> [ACTIVITY] The records that follow should be copied out exactly, pictures excluded.

[Dataset entries]
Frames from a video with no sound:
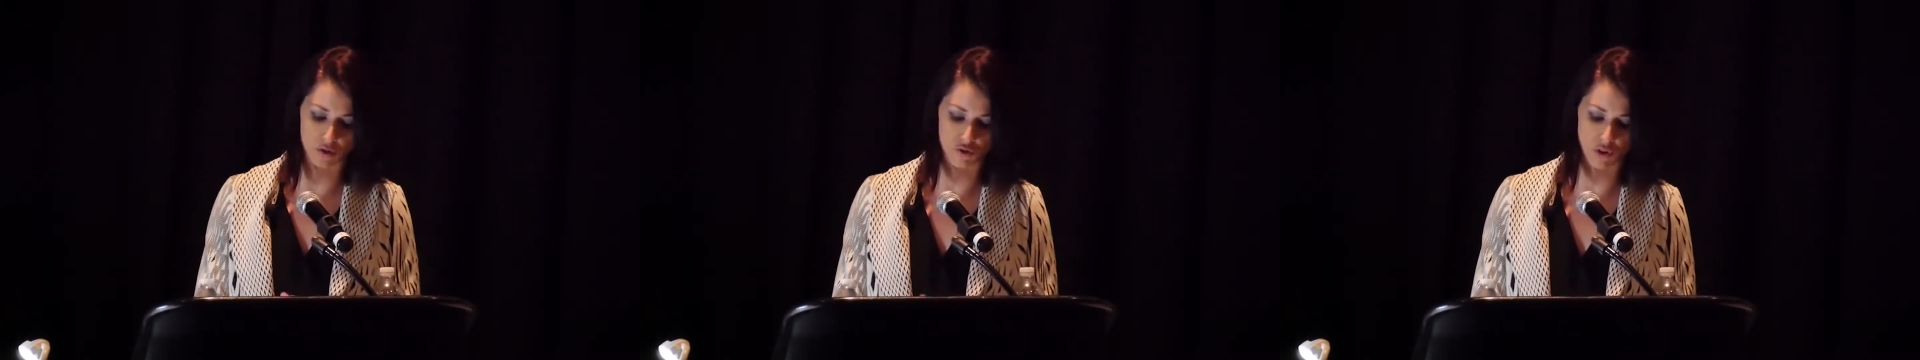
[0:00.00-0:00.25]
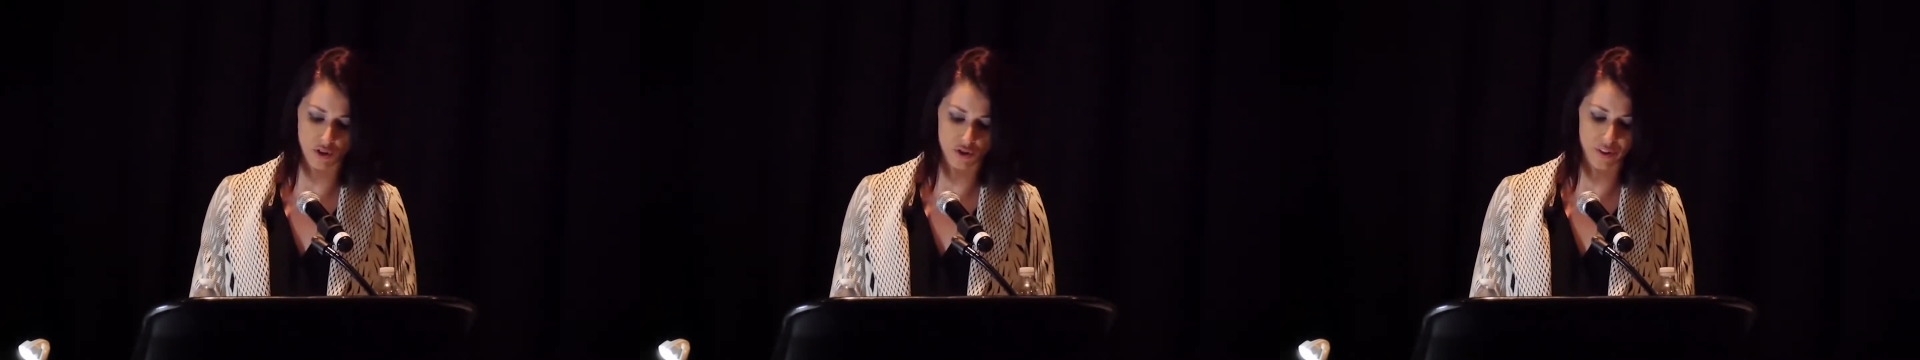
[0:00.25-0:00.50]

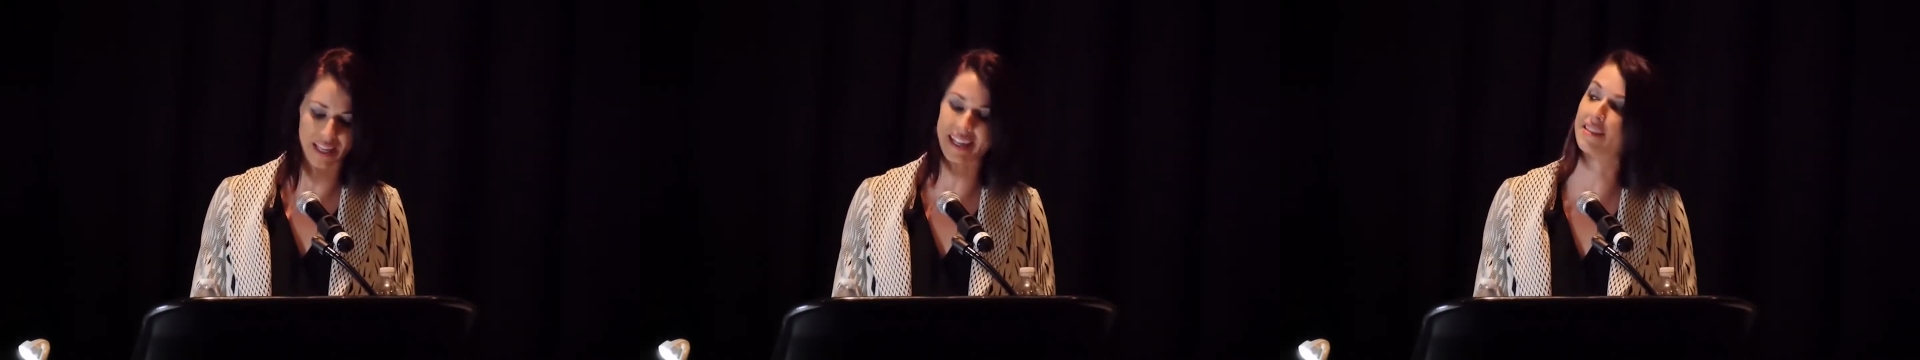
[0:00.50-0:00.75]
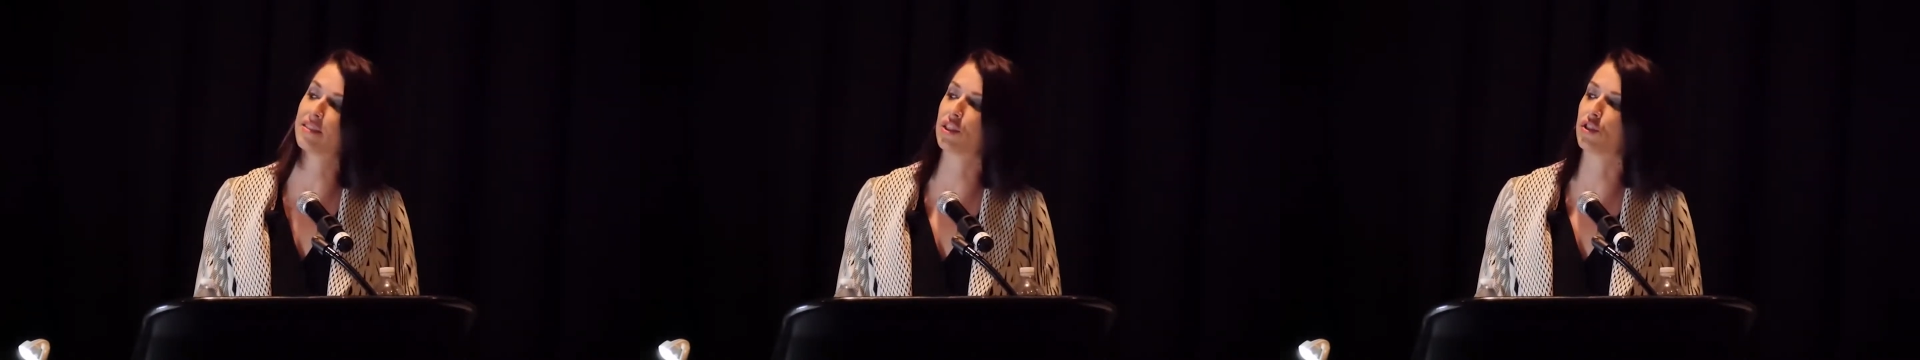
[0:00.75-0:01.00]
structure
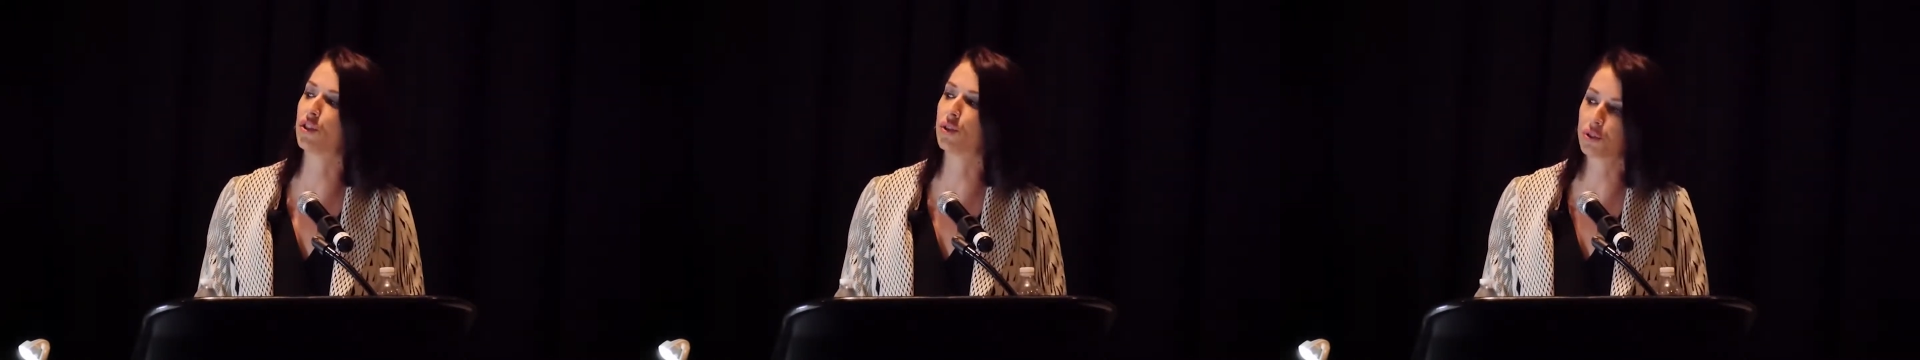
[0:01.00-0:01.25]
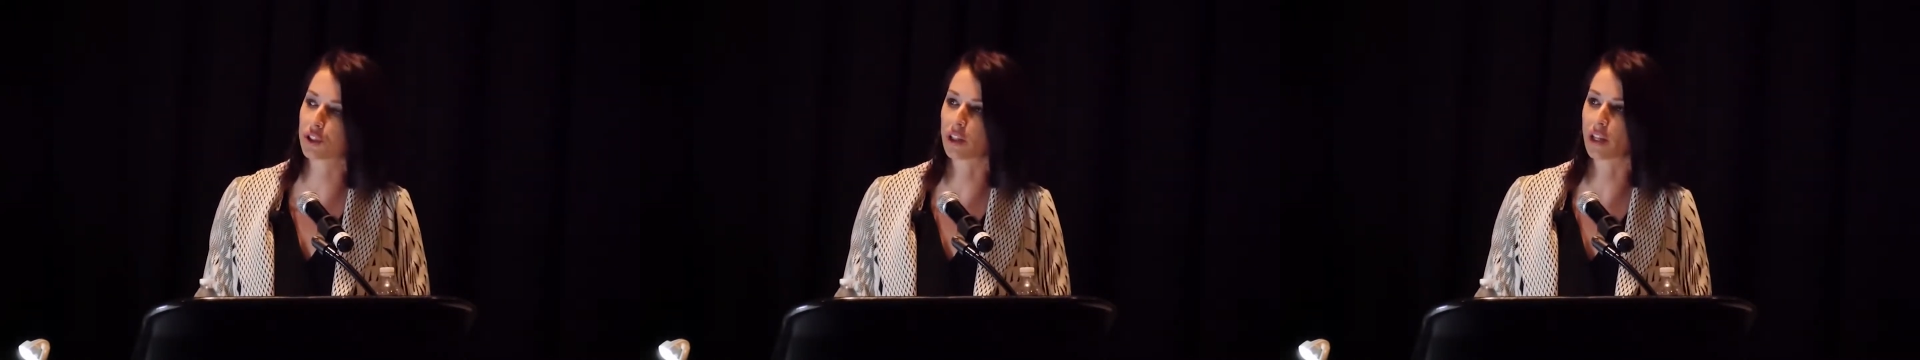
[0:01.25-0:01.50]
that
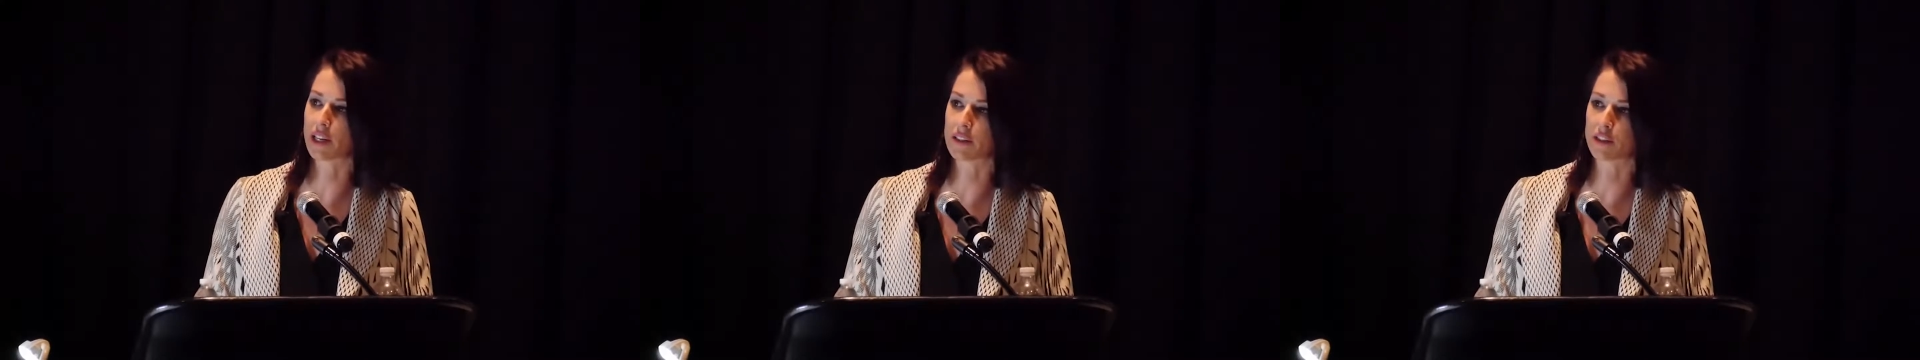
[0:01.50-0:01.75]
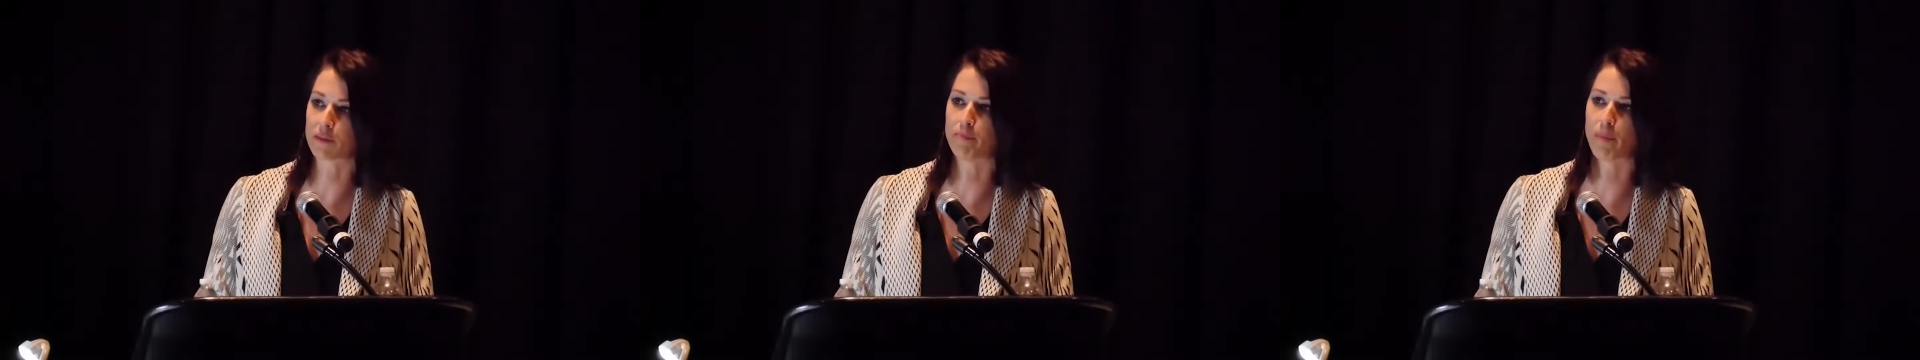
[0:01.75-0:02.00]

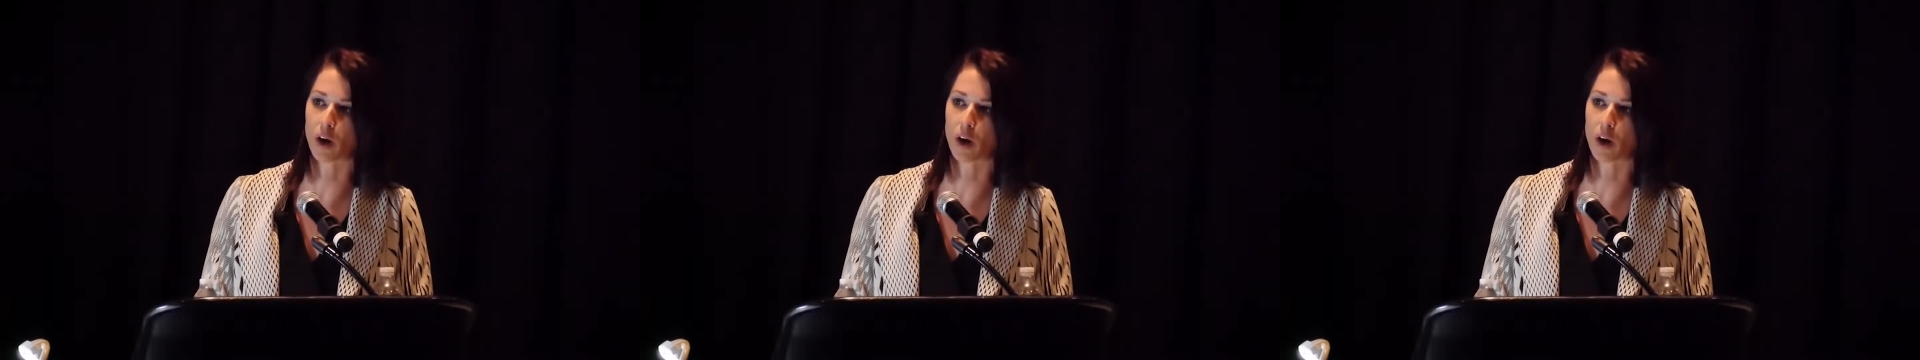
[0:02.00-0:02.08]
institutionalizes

> [ANSWER FOR THE TASK]
Frames from a video with no sound:
[0:00.00-0:00.25]
[0:00.25-0:00.50]

[0:00.50-0:00.75]
[0:00.75-0:01.00]
structure
[0:01.00-0:01.25]
[0:01.25-0:01.50]
that
[0:01.50-0:01.75]
[0:01.75-0:02.00]

[0:02.00-0:02.08]
institutionalizes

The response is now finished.